U.S. Sen. Mazie Hirono is writing a memoir that will detail her early life as an immigrant from Japan and her journey through American politics, according to a press release from publisher Viking.
The book is expected to be released in 2021.
“My deep emotional connection to my mother, a remarkable woman who made a hard choice to save her children, and who valiantly struggled to care for us as a single parent, is the current that has driven my entire life. Everything I’ve accomplished is a testament to her fortitude,” said Hirono in a statement. “Now, because she can no longer bear witness for herself, I am choosing to bear witness on her behalf by telling the story of the daughter she inspired to live boldly and to fight for the promises of this country. I hope that my uniquely American journey can help pave the way for others, especially women, to step into their own immense power.”

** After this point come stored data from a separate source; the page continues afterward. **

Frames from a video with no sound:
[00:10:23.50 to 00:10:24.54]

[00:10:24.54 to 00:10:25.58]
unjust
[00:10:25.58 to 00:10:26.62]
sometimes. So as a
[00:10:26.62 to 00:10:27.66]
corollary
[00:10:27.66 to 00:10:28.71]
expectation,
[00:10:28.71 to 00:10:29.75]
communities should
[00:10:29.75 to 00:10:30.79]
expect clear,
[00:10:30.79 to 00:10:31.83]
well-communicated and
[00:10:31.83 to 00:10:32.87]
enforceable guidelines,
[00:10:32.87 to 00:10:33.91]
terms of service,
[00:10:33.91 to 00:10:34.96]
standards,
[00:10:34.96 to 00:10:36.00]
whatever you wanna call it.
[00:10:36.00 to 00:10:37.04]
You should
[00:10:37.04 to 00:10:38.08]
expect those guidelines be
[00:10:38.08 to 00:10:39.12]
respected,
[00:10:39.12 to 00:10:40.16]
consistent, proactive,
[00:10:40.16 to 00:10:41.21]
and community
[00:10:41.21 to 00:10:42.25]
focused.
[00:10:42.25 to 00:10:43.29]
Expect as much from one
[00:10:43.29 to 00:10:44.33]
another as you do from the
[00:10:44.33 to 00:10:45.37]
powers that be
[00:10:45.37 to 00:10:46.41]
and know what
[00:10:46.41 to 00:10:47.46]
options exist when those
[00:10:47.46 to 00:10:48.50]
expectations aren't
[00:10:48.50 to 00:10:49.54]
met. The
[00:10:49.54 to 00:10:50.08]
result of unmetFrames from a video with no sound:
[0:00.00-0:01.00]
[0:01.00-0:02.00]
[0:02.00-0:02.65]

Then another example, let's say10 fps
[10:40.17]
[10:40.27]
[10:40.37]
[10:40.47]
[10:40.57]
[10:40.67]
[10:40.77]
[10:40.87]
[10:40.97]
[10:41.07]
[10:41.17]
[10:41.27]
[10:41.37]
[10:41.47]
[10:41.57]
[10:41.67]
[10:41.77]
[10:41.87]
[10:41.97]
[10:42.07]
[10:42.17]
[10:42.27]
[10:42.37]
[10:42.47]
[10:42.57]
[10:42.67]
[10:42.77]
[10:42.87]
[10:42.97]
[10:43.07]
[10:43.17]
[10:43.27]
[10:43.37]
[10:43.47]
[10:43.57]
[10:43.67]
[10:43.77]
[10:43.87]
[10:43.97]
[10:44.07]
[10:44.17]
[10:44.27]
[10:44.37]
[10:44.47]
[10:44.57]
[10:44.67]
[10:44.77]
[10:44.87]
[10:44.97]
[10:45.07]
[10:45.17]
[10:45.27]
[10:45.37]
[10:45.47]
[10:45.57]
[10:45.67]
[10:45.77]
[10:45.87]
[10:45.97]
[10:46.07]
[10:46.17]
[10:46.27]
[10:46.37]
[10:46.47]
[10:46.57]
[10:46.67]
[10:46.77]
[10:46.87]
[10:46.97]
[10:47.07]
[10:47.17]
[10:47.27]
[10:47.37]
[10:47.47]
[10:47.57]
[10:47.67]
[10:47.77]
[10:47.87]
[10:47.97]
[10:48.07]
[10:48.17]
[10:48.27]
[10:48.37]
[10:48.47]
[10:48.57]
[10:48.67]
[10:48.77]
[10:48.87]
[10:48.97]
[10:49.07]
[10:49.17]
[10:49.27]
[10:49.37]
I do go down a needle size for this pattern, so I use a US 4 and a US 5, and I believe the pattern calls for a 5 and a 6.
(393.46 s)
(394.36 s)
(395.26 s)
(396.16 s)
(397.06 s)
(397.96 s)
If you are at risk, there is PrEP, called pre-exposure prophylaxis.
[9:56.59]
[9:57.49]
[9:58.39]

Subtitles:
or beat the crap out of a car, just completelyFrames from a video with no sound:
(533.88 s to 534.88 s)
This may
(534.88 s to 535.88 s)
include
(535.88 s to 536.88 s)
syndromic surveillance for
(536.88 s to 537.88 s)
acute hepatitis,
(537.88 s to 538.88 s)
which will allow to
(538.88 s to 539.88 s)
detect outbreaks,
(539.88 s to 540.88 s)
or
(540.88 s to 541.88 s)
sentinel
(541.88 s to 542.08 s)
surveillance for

Hirono was seven years old when she came to Hawaii, unable to speak or read English. She went on to graduate from the University of Hawaii and Georgetown University Law School. Hirono, 72, is the first Asian American woman and the only immigrant serving in the U.S. Senate. A Democrat, she entered politics in 1980 when she was elected to the Hawaii State House of Representatives, later serving as Hawaii’s lieutenant governor and in the U.S. House of Representatives. She was elected to the U.S. Senate in 2012 and has become an outspoken advocate for immigrants and women, often speaking out against policies of President Donald Trump.
Hirono will also write about her her diagnosis of kidney cancer, which came at a time when Trump was attempting to repeal the Affordable Care Act, according to Viking.